Moran then showed a clip of a sermon by well-known Rev. Calvin Butts of the Abyssinian Baptist Church in New York City. "You can't sleep with everyone you want to sleep with," bewailed a tormented Rev. Butts.

It is not as if whites are much less drug-addicted. But there is a disproportionate percentage of black men in jail where homosexual contact is the HIV transmitter. Moran pointed to studies from the Universities of Chicago and North Carolina which conclude that black men are more than twice as likely as white men to have multiple female partners.

Still, the disproportions noted in "Out of Control" are so vast between blacks and whites that a deeper condition must be at work here. Call it another vast disproportion. A sub-society of deep poverty, unemployment, despair, street drugs, documented discriminatory law enforcement and prison incarceration rates, the absence of neighborhood public health facilities skilled in addressing the triple needs of testing, prevention and treatment are all incubators without portfolios. A vicious cycle of infection is out of control in these environments.

The social services, such as health coverage, that have restrained the AIDS epidemic among whites are not proportionately there among black communities.

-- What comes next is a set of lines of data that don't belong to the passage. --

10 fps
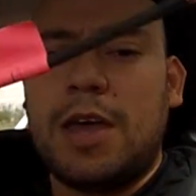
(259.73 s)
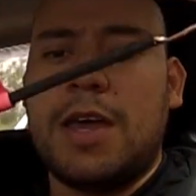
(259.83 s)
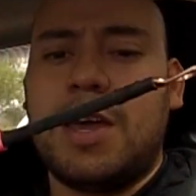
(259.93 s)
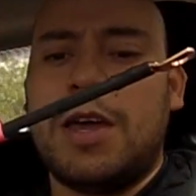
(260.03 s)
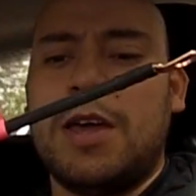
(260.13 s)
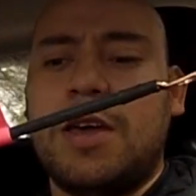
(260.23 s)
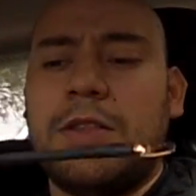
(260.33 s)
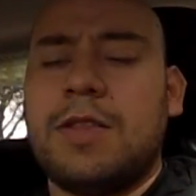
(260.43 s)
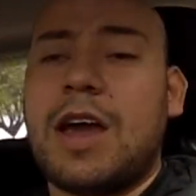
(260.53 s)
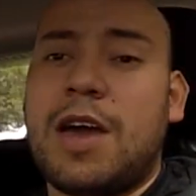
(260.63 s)

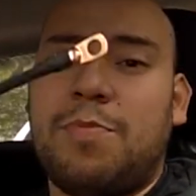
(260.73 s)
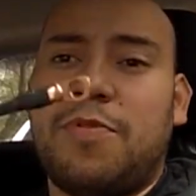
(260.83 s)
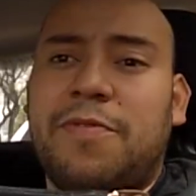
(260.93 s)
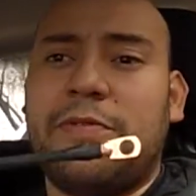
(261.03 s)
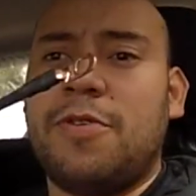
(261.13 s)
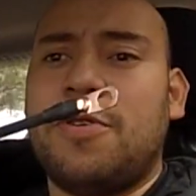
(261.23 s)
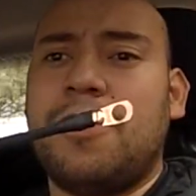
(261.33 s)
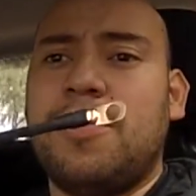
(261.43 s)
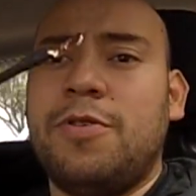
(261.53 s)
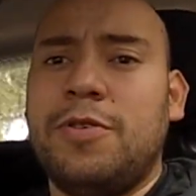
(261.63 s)
And I
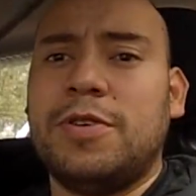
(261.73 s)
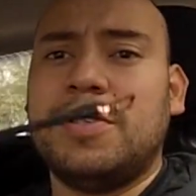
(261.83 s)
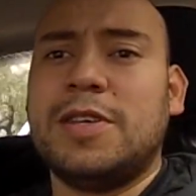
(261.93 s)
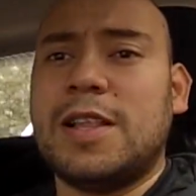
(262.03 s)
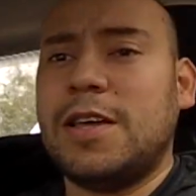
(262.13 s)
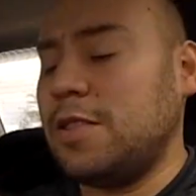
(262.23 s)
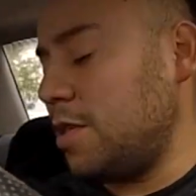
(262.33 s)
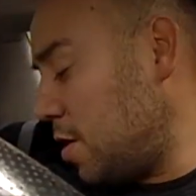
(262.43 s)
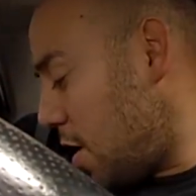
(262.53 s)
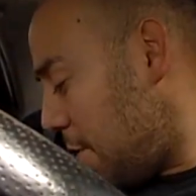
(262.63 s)
prefer selling
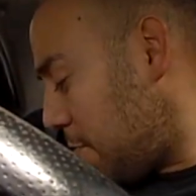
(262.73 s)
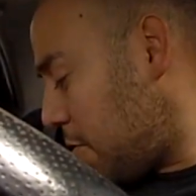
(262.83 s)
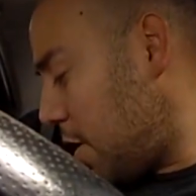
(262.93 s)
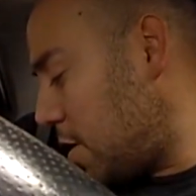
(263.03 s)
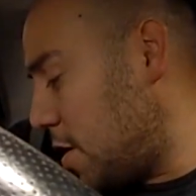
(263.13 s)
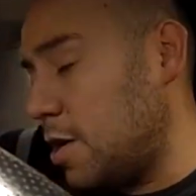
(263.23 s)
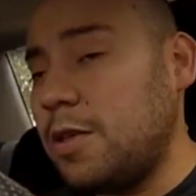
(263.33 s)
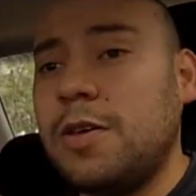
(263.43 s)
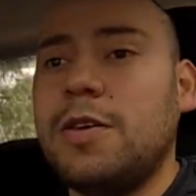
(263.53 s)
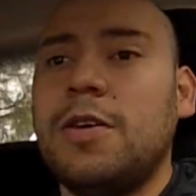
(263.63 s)
the upgraded
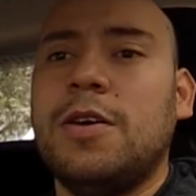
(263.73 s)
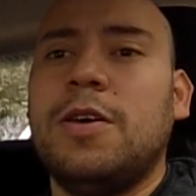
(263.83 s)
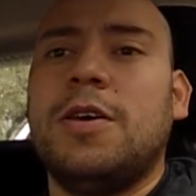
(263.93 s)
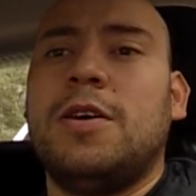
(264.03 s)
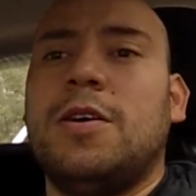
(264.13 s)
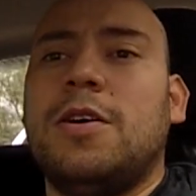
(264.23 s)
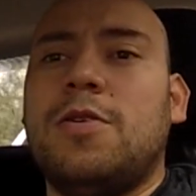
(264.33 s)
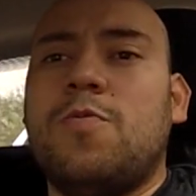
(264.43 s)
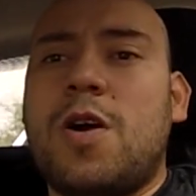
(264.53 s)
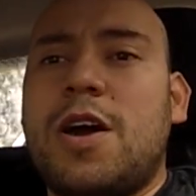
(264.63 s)

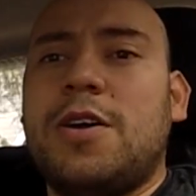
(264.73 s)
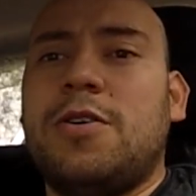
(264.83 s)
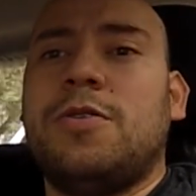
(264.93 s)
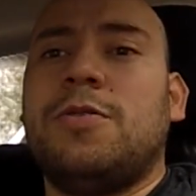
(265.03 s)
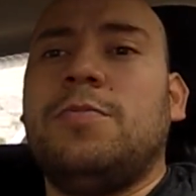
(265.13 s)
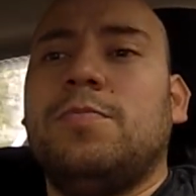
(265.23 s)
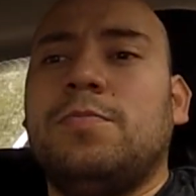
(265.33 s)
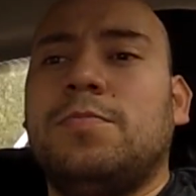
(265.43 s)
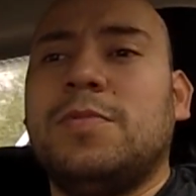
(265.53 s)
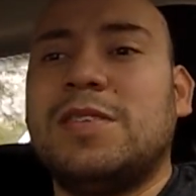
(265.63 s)
wire
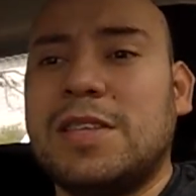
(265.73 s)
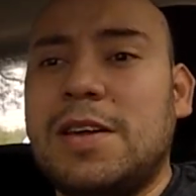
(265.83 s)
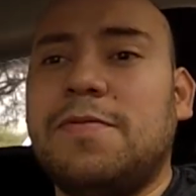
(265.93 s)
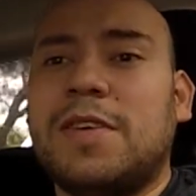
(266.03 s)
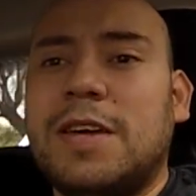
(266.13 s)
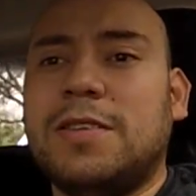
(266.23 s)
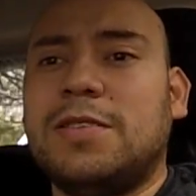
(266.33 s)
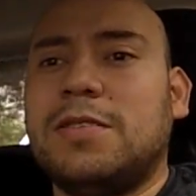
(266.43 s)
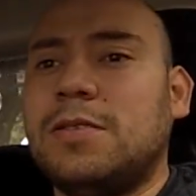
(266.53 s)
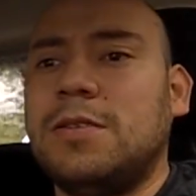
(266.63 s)
sleeved
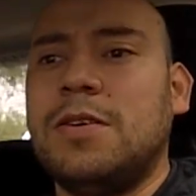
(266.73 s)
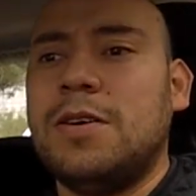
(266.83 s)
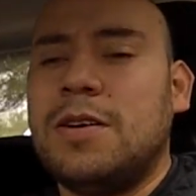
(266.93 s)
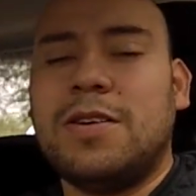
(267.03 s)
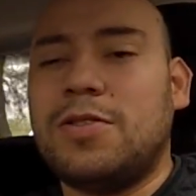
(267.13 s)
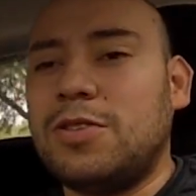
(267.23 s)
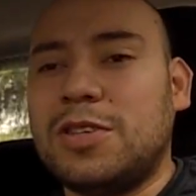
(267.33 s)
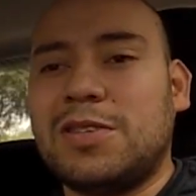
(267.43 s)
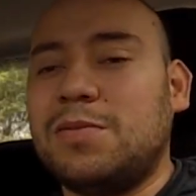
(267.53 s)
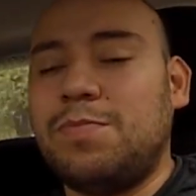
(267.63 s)
kits. They're
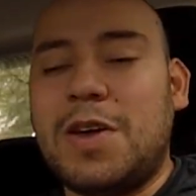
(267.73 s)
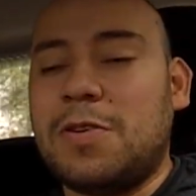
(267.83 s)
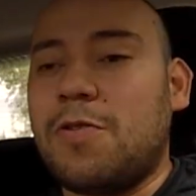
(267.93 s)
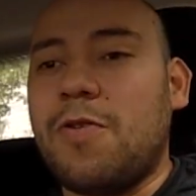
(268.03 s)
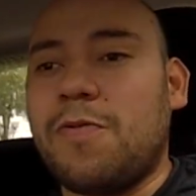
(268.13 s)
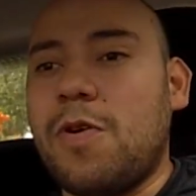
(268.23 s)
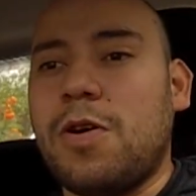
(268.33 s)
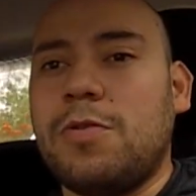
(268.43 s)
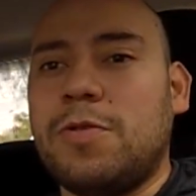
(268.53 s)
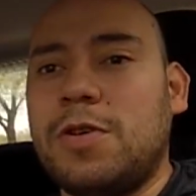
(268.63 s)
just better
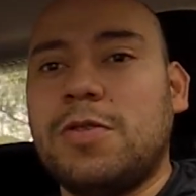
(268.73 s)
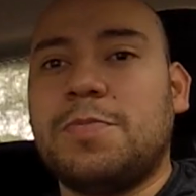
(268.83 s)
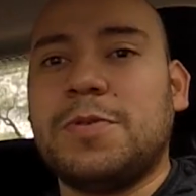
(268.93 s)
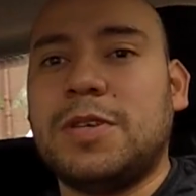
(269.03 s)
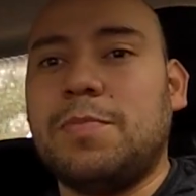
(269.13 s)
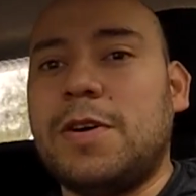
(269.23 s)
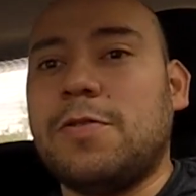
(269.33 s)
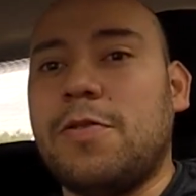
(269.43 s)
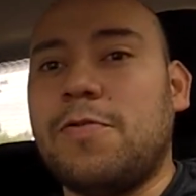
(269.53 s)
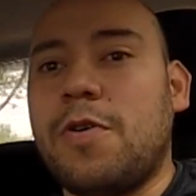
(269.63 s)
overall, 100%
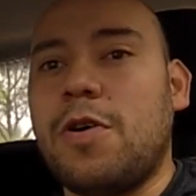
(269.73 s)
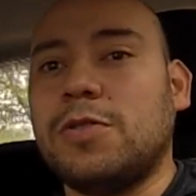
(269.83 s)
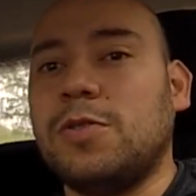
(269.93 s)
better overall.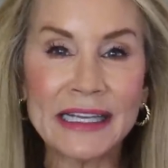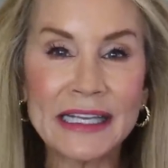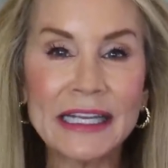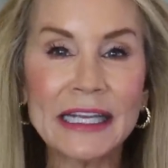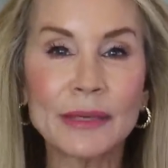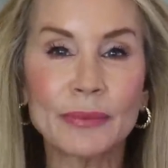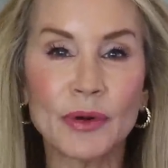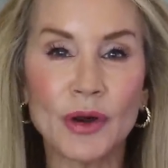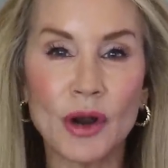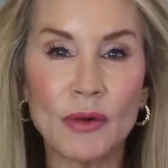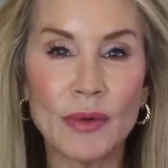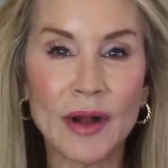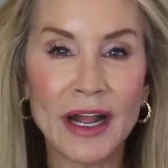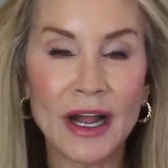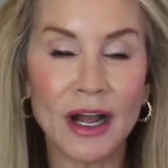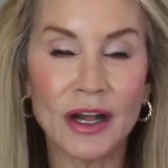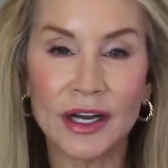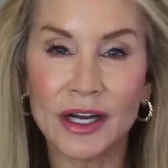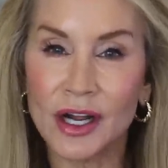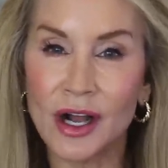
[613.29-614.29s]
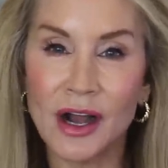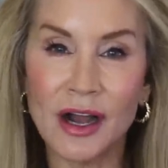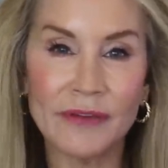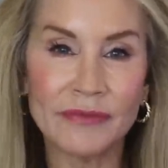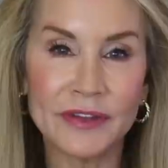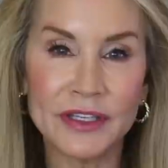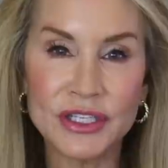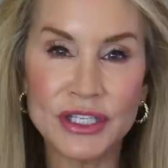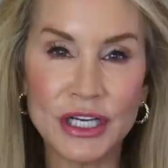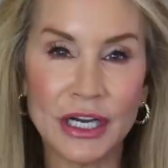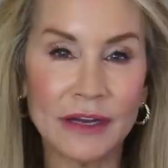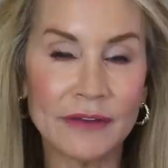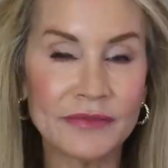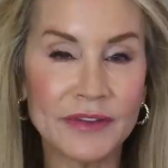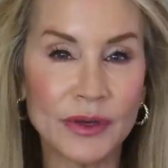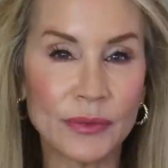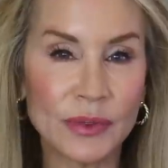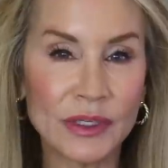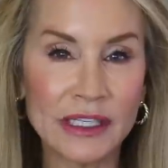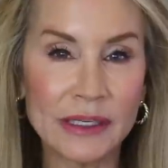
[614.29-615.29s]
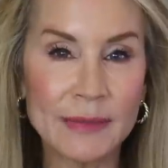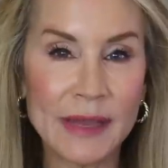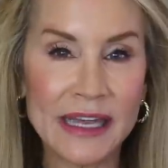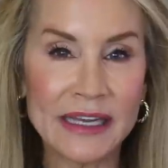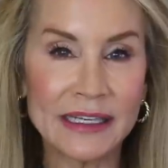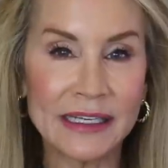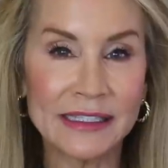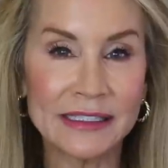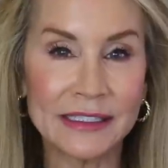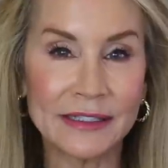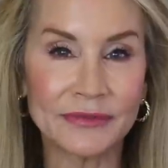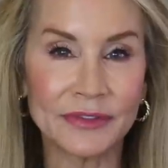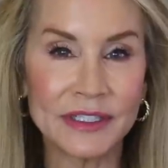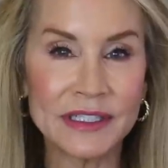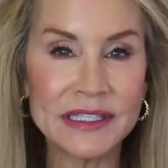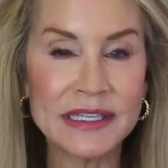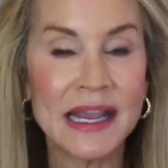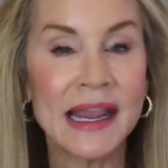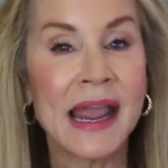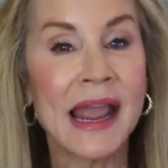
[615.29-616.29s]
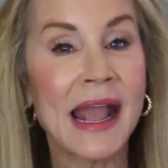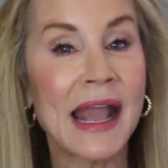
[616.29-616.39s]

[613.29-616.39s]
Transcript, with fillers: any probiotic off the shelf that really made any difference.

The ABC documentary may be crying out in the wilderness or it may be a wake-up call with its own multiplier effect. Don't count on the Bush regime, bogged down in the Iraq quagmire and looking for other wars, to take notice. The lead burden will be on black community leaders and an aroused public health profession to turn around our country's priorities in Congress, the White House, state and local governments, and prod more media attention. On the local and national television news, there is certainly enough trivia to replace.

You may wonder what the fatality count among blacks is each year. Over ten thousand black Americans died from AIDS last year. The family agonies and deprivations are not compiled in these statistics.